Legba Carrefour left for Dupont Circle at 5 a.m. this morning with a borrowed truck full of white bikes. The Columbia Heights resident, 27, didn’t know Alice Swanson, the struck-and-killed cyclist whose memorial was removed from the intersection of Connecticut Avenue and 20th and R Streets NW last month.
But Carrefour, who says he’s been two-wheeling through the District since he was 6, says he got “really angry” about the ghost bike’s removal, and spent weeks Dumpster-diving, as well as wailing on Freecycle and Craigslist, looking for old bikes. The idea, which he’s got a blog for: He’d put up 22, one for each year of Swanson’s life, all spray-painted white. As of 10:30 a.m., 16 were still there; Carrefour figures people have nicked them while he’s been off gathering flowers to stick on them.

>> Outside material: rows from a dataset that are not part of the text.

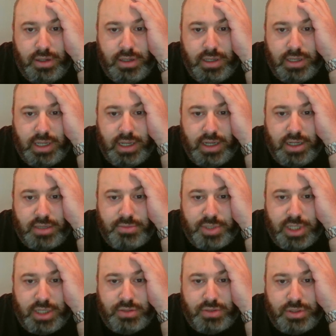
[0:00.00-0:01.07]
King comes
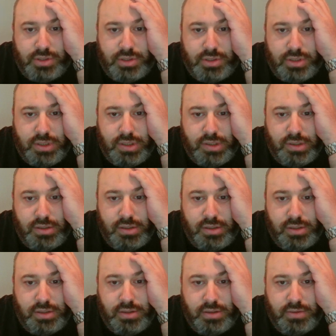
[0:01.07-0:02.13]
out.
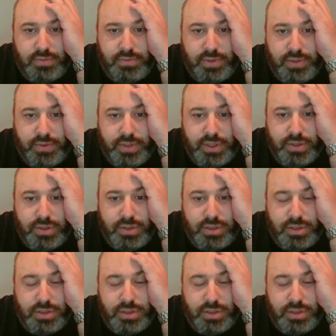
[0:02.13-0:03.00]
Very good.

Carrefour has a scar on his right arm from a collision with a cab, and a chipped tooth from a run-in with an SUV. He has no plans to trade his Surly Steamroller. “One, I couldn’t get around anywhere. It’s fun, it’s relaxing, and it’s easy. Also I can’t afford a car.”
He looks at the circle, screwing up his face at the newly placed sign warning drivers to yield to bikes. “If they take it down,” he says, gesturing to the bike he’s placed where Swanson’s original memorial was, “I have a bunch more that are already white.”